Parex fails to find Western investor

  • 2001-08-30
  • TBT staff
RIGA - Parex, Latvia's largest commercial bank, has decided to give up the search for an international investor after failing to agree on a price with potential bidders, the British daily newspaper The Financial Times reported Aug. 22.

Parex bank no longer expects to find a strategic investor in the near future, said Valery Kargin, president and co-owner of Parex, bringing an end to the search for a Western European partner.

"Those investors who expressed a wish to buy part of the shares did not correspond to our expectations," said Kargin. "Basically, it was a question of the valuation of the cost of the group." Kargin blamed Western fears about Latvia's relations with Russia for the low valuations.

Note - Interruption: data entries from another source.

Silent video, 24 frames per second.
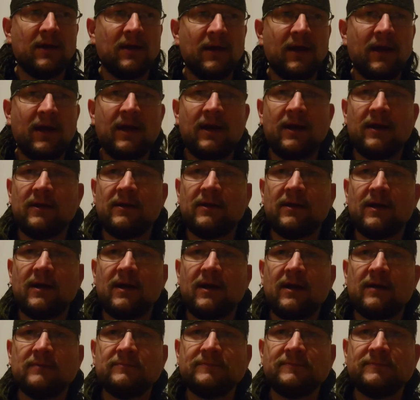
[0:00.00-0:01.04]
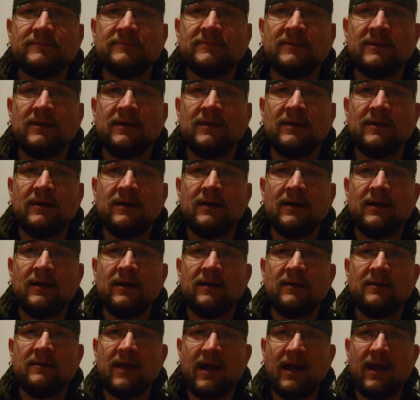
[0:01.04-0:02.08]
And
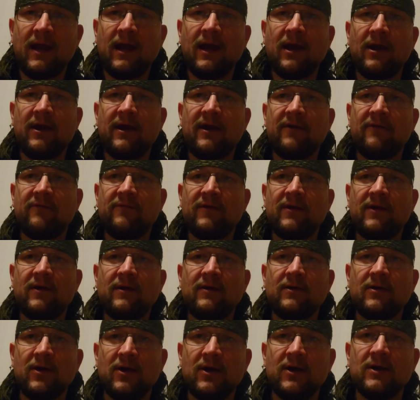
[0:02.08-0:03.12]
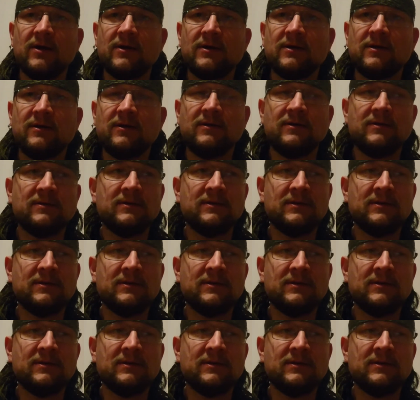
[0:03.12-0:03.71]
they have earned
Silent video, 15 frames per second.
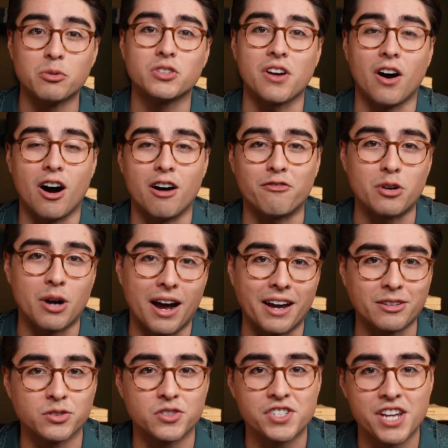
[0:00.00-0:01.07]
to offer high
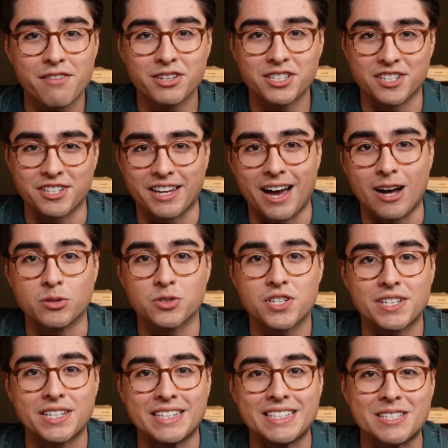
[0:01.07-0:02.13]
yield savings accounts
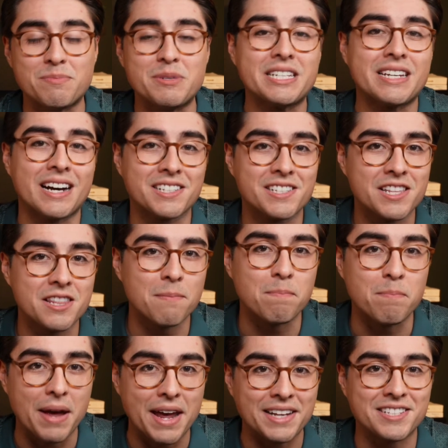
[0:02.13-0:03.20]
is because of the
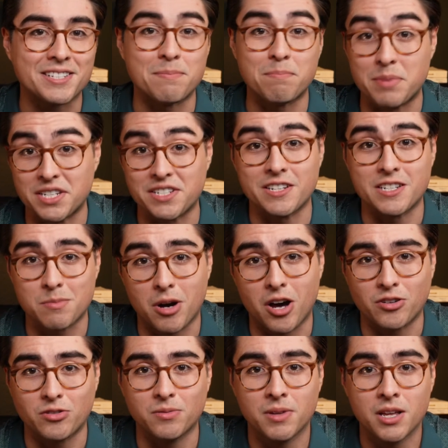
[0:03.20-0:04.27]
bank's business
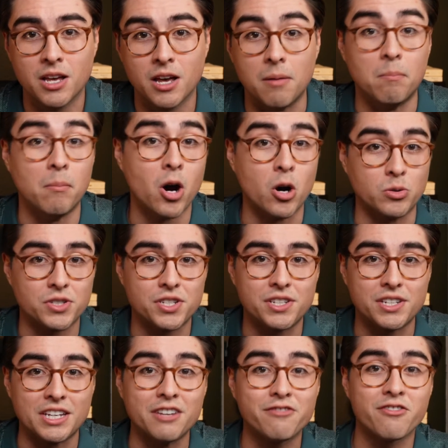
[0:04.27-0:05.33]
model. Most,
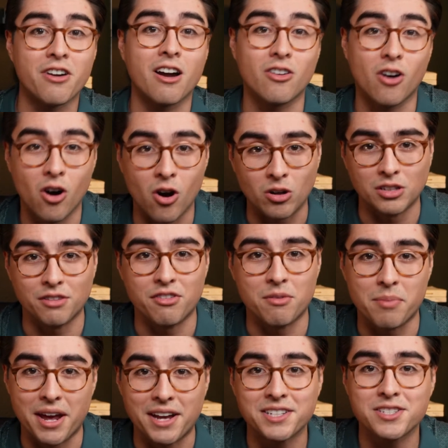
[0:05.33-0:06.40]
if not all, of the
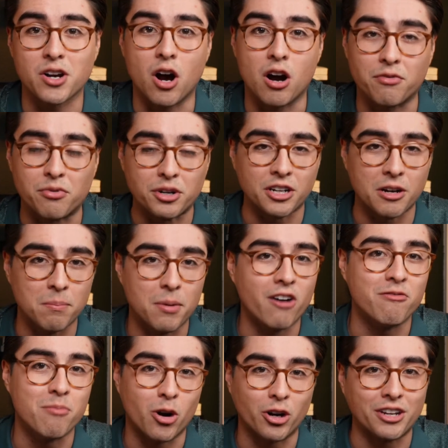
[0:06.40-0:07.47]
banks offering
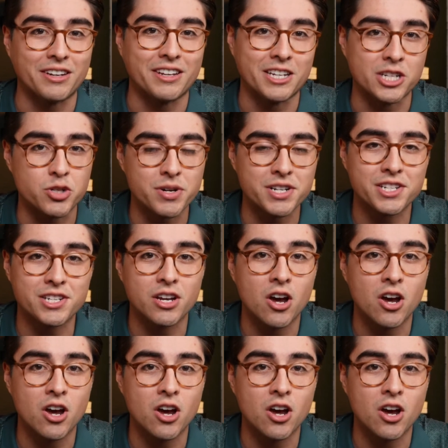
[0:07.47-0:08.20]
above market interest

The small Baltic market is attractive to big Western groups only as an interface between the European Union and Russia, according to the bank's president.

Parex, which still runs a significant part of its business with clients from Russia and offshore, considers its ties with Russia an advantage, while Westerners see it as a great risk, some experts have observed.

"We continue to regard this project as critical to the long term development of the bank," Parex leaders said in their 2000 management report. Now, the failure of the sale will force Parex bank to find a new way to consolidate its position in the local market, for which there is fierce competition from Swedish-owned Pan-Baltic groups, according to The Financial Times.

This year, SEB and Swedbank, two Swedish banks with large Baltic portfolios, announced their intention to merge, thereby bringing Parex bank's main Latvian competitors under one roof.

But anti-monopoly action could also force the merging Swedes to put some Baltic holdings up for sale. Most analysts see Hansapank, the Swedbank-owned Estonian bank, as the prize Baltic asset and most appealing to international buyers should it come up for sale (see related article on page 14).

Some analysts say Western investors are more concerned about problems with transparency than security when dealing with Russian-related banking.

Last year, Parex hired ABN-Amro, the Dutch bank, to assist in the search for an investor and advise Parex on restructuring the group along more Western lines in the hope of making it more salable.

However, it will take time and effort to bring Parex up to Western standards. If the other top Latvian banks were already restructured a couple of years ago, in Parex "there is still a Soviet Union," as one of the banks' employees put it.

Parex bank started looking for a strategic investor early last year. In interviews the bank's managers mentioned preferable investors from the United States and Germany, but, according to unofficial information, the last bidder was ABN-Amro itself.

"We consider ourselves market leaders, so we made an offer to those international financial structures able and willing to enter this market in a number-one position, rather than just hoisting a flag and developing for many years," Gene Zolotarev, vice president of Parex, told the Riga-based Russian business daily Bizness&Baltija. "So the price under consideration is different and not everybody is ready to pay it."

The Parex Group consists of Parex bank, Parex brokerage company, an insurance company, leasing companies in Latvia and Lithuania, and Parex Bankas in Lithuania. Parex reported a net profit of 10 million lats ($16 million) in 2000 and interim results of 6.5 lats for the first seven months of 2001. In July, the bank's assets were 635.2 million lats. Parex bank employs 1,200 people.

Parex bank is 50.93 percent owned by Europe Holding Ltd., based in the Isle of Man, but its founders, Valery Kargin and Viktor Krasovitsky, each own 24.53 percent. The bank was built with profits made in Latvia's first officially sanctioned foreign currency exchange offices. It also enjoyed links with former members of the Komsomol organization and other Soviet-era structures. Throughout the former Soviet countries such people led the transformation from a centrally-planned economy to a market economy.